Two disabled residents sued the city and county of Sacramento last week, alleging they have violated accessibility laws by failing to keep sidewalks clear from homeless encampments.
Last year, the city increased the penalty for blocking sidewalks from an infraction to a misdemeanor. But attorney Louis Demas said the ordinance has not improved access to public walkways.
Demas is representing Susan Hood, a blind Arden Arcade resident, and Chester McNabb, who lives in the central city and uses an electric scooter or walker. They filed the class-action lawsuit in federal court on behalf of all people with mobility disabilities who live, work or travel in the city and county.
“The goal of the lawsuit is to require the city and the county to meet their obligations regarding the [Americans with] Disabilities Act,” Demas said. “It is not intended to create any widespread thing to sweep the homeless off of appropriate sites.”
In addition to the federal ADA, the lawsuit alleges the government agencies have violated state accessibility laws such as the California Disabled Persons Act.
Hood and McNabb are asking the city and county to maintain sidewalks so disabled people can safely use them. They are also requesting the agencies pay their attorney and legal fees.
City spokesperson Tim Swanson said the city is evaluating the complaint and determining next steps. The city’s Department of Community Response is the first point of contact for complaints about blocked sidewalks, he said in an email to CapRadio.
“The goal is to provide everyone with the opportunity to voluntarily comply and maintain the proper clearance,” Swanson said in an email Thursday. “What we have found is that most people agree to work with the City on reducing their footprint, and it is more common for people to decide to discard their non-essential items rather than store them.”

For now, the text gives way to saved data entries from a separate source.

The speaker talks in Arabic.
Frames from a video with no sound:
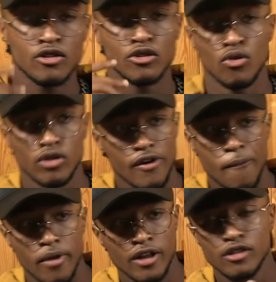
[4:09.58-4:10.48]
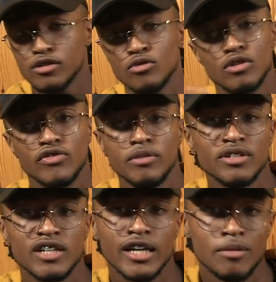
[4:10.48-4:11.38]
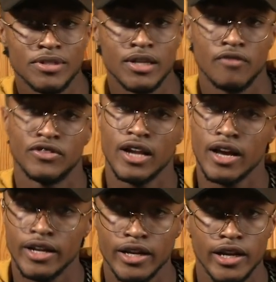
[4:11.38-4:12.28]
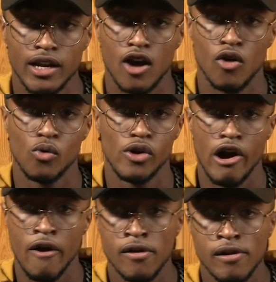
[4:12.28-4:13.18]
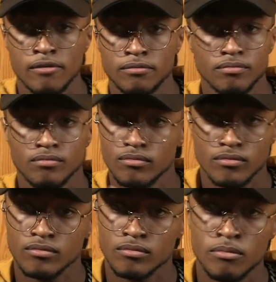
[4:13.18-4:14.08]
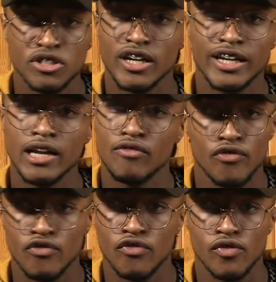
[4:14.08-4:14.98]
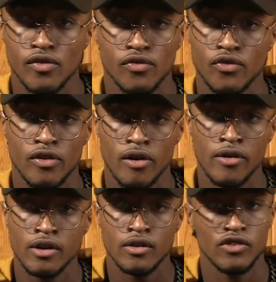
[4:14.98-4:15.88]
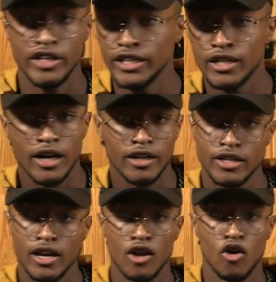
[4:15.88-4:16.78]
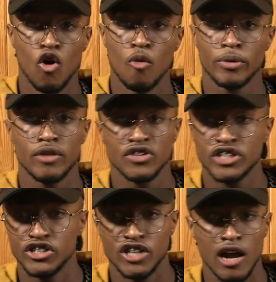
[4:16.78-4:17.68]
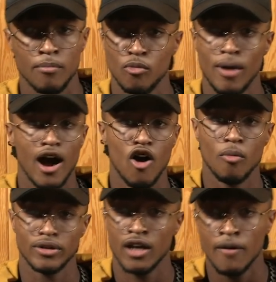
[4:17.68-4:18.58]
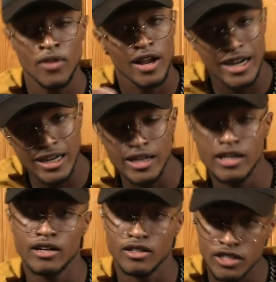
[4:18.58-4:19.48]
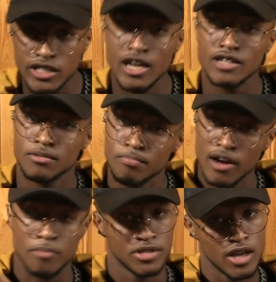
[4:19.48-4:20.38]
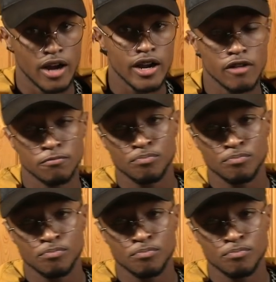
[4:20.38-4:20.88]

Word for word: دونك هذاك سونتر فيه مشاكل بزاف الدراري كيلقاو مشاكل في, في في العنايه ديالهم كيفاش كيتعاملوا معاهم وكذا كاينين شي ناس ماك مزيانين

Sacramento’s sidewalk ordinance, which the City Council revised in August, outlines a process for the city to order people to move and offer a place to store belongings. The law gives the city authority to remove encampments after giving 8-hour notice.
In August, the county also passed laws making it a misdemeanor to camp in certain areas. The Board of Supervisors banned camping along the American River and Dry Creek parkways, as well as in unincorporated areas near schools, libraries and levees.
“The ordinances give us tools to use in situations that are either dangerous for the camper, or for the identified critical infrastructure,” County spokesperson Janna Haynes said in an email Wednesday. “However, our ultimate goal any time we have to move people, is to assess their needs for programs and services.”
Haynes confirmed the county received the complaint, but said the agency doesn’t comment on pending litigation. She also said the county doesn’t have enough shelter spaces for unhoused people seeking shelter. In August, the county was funding about 1,300 shelter beds.
An estimated 9,300 people in Sacramento County are experiencing homelessness, according to the latest Point-In-Time Count. The 2022 survey recorded a 67% increase in the number of unhoused residents compared to the 2019 count.
The disability lawsuit referenced an increase in the number of people camping on city and county streets since the COVID-19 pandemic began. The Hood and McNabb lawsuit also isn’t the first of its kind on the west coast. A group in September sued the city of Portland for allegedly violating the ADA by not keeping it clear from encampments, local TV station KATU reported.
Demas said sidewalks blocked by encampments isn’t a matter of inconvenience, but a matter of safety and accessibility for disabled people. He added it’s the county’s responsibility to both ensure sidewalks are accessible and provide shelter for unhoused people.
A federal appeals court ruled in 2018 that cities can’t criminally punish people for living outside if there’s no available shelter space. Advocates for unhoused people often cite the Martin v. Boise ruling when arguing people have the right to sit, sleep or lie on public property outdoors when they have nowhere else to go.
Demas said he hasn’t contacted any disability rights law firms to collaborate on the lawsuit, but welcomes their help. He added he has worked on disability cases while representing clients in federal employment complaints. Disability Rights California did not immediately respond to requests for comment on the lawsuit.
The city and county of Sacramento have until about March 3 to file a response to the complaint, Demas said.